= Work request =
Print all of the records. Exclude the images.

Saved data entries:

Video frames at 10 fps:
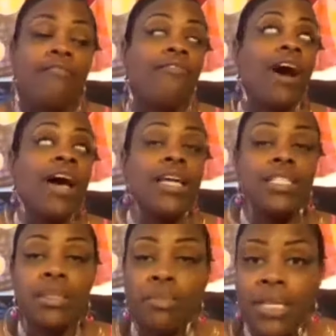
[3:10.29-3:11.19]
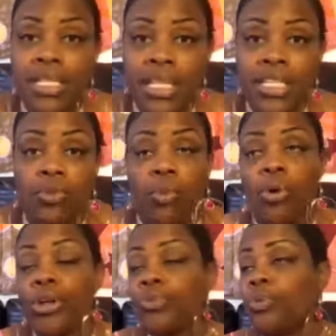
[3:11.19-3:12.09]
finds the business,
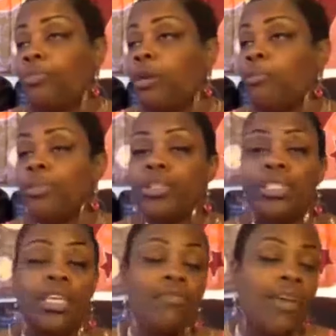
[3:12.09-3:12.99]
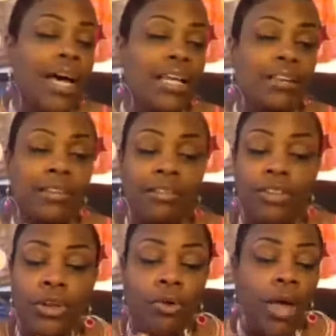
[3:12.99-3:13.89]
works with people to see if I can,
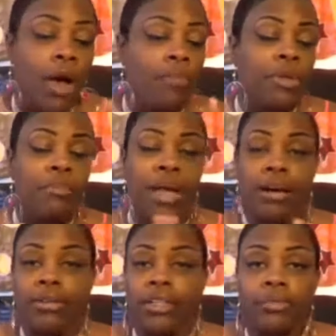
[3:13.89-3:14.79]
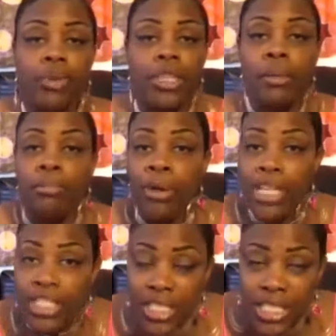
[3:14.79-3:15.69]
you know, help them out with their
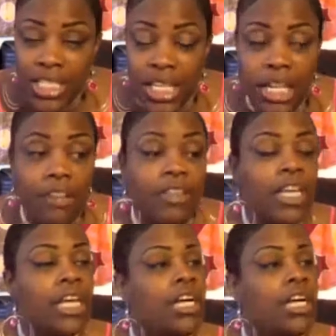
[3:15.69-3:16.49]
budget and stuff,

= Solution to this problem =
Video frames at 10 fps:
[3:10.29-3:11.19]
[3:11.19-3:12.09]
finds the business,
[3:12.09-3:12.99]
[3:12.99-3:13.89]
works with people to see if I can,
[3:13.89-3:14.79]
[3:14.79-3:15.69]
you know, help them out with their
[3:15.69-3:16.49]
budget and stuff,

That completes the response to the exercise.